Atmospheric carbon is being released and sequestered through biological processes and physical processes. Photosynthesis by terrestrial plants is sequestering carbon dioxide which subsequently liberated through respiration and decay. Physical processes release carbon through weathering of rocks and gas exchange on the ocean’s surface. Subsequently carbon is sequestered from the atmosphere via gas exchange, photosynthesis, and deposition.
Carbon Reservoirs: Terrestrial Ecosystems
This reservoir encompasses soil and land plants and totals to approximately 2100GT. Included in this store are all the terrestrial animals as well, though their total mass of carbon is insignificant compared to the plants and soil. This carbon is primarily found in organic molecules. Carbon is fundamental to every living thing. This is the carbon making up every plant, animal, and microorganism.
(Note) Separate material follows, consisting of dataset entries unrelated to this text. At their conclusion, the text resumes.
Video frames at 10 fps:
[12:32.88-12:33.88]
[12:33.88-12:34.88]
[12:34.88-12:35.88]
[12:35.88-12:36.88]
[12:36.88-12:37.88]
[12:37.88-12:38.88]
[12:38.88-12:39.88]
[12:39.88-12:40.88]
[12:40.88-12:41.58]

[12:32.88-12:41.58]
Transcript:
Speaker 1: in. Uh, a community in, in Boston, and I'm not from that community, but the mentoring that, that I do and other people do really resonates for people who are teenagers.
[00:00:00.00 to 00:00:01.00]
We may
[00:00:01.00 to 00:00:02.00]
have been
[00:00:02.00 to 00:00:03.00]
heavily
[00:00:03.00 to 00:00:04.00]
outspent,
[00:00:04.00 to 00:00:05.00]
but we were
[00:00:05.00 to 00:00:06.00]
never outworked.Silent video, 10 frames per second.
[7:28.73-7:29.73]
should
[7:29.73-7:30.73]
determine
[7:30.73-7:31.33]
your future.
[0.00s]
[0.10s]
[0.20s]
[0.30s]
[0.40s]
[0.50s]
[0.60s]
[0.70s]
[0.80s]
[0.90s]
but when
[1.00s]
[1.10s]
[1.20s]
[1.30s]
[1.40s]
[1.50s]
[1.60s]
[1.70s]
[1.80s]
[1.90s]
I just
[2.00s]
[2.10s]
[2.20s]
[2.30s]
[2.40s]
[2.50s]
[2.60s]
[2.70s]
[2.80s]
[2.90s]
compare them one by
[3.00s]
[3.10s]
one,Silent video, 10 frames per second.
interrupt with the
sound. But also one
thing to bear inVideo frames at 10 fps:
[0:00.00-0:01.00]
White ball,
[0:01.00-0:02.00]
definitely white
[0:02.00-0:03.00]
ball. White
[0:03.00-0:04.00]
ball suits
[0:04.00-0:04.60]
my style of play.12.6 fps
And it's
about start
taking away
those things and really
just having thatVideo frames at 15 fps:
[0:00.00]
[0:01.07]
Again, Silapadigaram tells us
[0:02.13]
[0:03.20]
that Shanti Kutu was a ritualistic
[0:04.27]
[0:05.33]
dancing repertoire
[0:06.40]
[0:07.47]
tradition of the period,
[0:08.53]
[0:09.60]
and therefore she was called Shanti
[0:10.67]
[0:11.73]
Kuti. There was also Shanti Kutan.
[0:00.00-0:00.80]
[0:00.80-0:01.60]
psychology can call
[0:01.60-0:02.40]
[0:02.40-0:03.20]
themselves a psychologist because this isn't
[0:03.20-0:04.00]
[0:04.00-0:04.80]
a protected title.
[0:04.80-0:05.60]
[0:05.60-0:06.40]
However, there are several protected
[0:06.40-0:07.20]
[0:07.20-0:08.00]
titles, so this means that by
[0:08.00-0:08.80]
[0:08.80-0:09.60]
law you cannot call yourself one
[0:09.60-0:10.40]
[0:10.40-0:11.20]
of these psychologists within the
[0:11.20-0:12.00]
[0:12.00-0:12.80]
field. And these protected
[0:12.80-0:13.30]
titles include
Organic molecules found in living, dead, and decaying organic matter.
The soils hold the bulk of the carbon in this reservoir accounting for roughly 75%. Carbon is processed in the soil by microbes which through decomposition release the carbon back to the atmosphere as carbon dioxide. On land woody plants are the most significant players in this store because of their ability to store enormous amounts of carbon in the cellulose that they are comprised of.